[Records from a collection]
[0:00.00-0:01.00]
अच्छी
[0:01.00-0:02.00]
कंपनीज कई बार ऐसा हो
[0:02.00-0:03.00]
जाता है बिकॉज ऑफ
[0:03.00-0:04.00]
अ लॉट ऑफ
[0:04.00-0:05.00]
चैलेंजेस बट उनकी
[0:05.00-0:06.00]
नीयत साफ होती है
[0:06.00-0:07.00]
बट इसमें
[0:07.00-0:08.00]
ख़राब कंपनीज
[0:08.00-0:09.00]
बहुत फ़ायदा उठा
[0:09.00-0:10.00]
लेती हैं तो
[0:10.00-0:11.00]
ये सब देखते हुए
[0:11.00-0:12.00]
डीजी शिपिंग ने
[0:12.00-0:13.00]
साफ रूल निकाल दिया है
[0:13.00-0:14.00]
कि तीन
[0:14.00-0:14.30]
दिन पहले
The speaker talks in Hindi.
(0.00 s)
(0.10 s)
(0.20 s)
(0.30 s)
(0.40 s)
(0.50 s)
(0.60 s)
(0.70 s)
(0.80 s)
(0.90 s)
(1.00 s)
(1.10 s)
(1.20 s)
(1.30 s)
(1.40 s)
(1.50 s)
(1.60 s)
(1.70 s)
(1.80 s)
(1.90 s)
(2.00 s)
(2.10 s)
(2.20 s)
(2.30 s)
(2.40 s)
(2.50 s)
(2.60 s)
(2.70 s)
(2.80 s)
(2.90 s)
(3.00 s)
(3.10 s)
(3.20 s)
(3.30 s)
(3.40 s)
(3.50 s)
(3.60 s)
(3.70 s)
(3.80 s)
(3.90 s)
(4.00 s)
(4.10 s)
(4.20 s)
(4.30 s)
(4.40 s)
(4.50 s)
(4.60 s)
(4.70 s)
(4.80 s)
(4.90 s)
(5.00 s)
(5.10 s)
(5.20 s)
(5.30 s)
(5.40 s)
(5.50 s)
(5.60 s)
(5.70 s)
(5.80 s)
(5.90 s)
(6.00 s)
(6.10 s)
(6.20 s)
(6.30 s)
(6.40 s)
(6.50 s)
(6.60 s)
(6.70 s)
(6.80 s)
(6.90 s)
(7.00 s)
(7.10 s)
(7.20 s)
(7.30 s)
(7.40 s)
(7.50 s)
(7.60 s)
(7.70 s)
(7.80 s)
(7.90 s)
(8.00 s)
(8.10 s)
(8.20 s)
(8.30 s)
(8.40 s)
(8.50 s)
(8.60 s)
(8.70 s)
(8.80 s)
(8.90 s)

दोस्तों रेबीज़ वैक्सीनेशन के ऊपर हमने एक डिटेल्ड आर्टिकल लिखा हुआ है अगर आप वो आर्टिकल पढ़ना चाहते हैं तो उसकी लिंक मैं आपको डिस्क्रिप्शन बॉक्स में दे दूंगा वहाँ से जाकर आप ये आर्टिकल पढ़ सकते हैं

WORK ORDER:
Go through the data and retype all of it exactly.

ANSWER BOX:
[0:00.00-0:01.00]
अच्छी
[0:01.00-0:02.00]
कंपनीज कई बार ऐसा हो
[0:02.00-0:03.00]
जाता है बिकॉज ऑफ
[0:03.00-0:04.00]
अ लॉट ऑफ
[0:04.00-0:05.00]
चैलेंजेस बट उनकी
[0:05.00-0:06.00]
नीयत साफ होती है
[0:06.00-0:07.00]
बट इसमें
[0:07.00-0:08.00]
ख़राब कंपनीज
[0:08.00-0:09.00]
बहुत फ़ायदा उठा
[0:09.00-0:10.00]
लेती हैं तो
[0:10.00-0:11.00]
ये सब देखते हुए
[0:11.00-0:12.00]
डीजी शिपिंग ने
[0:12.00-0:13.00]
साफ रूल निकाल दिया है
[0:13.00-0:14.00]
कि तीन
[0:14.00-0:14.30]
दिन पहले
The speaker talks in Hindi.
(0.00 s)
(0.10 s)
(0.20 s)
(0.30 s)
(0.40 s)
(0.50 s)
(0.60 s)
(0.70 s)
(0.80 s)
(0.90 s)
(1.00 s)
(1.10 s)
(1.20 s)
(1.30 s)
(1.40 s)
(1.50 s)
(1.60 s)
(1.70 s)
(1.80 s)
(1.90 s)
(2.00 s)
(2.10 s)
(2.20 s)
(2.30 s)
(2.40 s)
(2.50 s)
(2.60 s)
(2.70 s)
(2.80 s)
(2.90 s)
(3.00 s)
(3.10 s)
(3.20 s)
(3.30 s)
(3.40 s)
(3.50 s)
(3.60 s)
(3.70 s)
(3.80 s)
(3.90 s)
(4.00 s)
(4.10 s)
(4.20 s)
(4.30 s)
(4.40 s)
(4.50 s)
(4.60 s)
(4.70 s)
(4.80 s)
(4.90 s)
(5.00 s)
(5.10 s)
(5.20 s)
(5.30 s)
(5.40 s)
(5.50 s)
(5.60 s)
(5.70 s)
(5.80 s)
(5.90 s)
(6.00 s)
(6.10 s)
(6.20 s)
(6.30 s)
(6.40 s)
(6.50 s)
(6.60 s)
(6.70 s)
(6.80 s)
(6.90 s)
(7.00 s)
(7.10 s)
(7.20 s)
(7.30 s)
(7.40 s)
(7.50 s)
(7.60 s)
(7.70 s)
(7.80 s)
(7.90 s)
(8.00 s)
(8.10 s)
(8.20 s)
(8.30 s)
(8.40 s)
(8.50 s)
(8.60 s)
(8.70 s)
(8.80 s)
(8.90 s)

दोस्तों रेबीज़ वैक्सीनेशन के ऊपर हमने एक डिटेल्ड आर्टिकल लिखा हुआ है अगर आप वो आर्टिकल पढ़ना चाहते हैं तो उसकी लिंक मैं आपको डिस्क्रिप्शन बॉक्स में दे दूंगा वहाँ से जाकर आप ये आर्टिकल पढ़ सकते हैं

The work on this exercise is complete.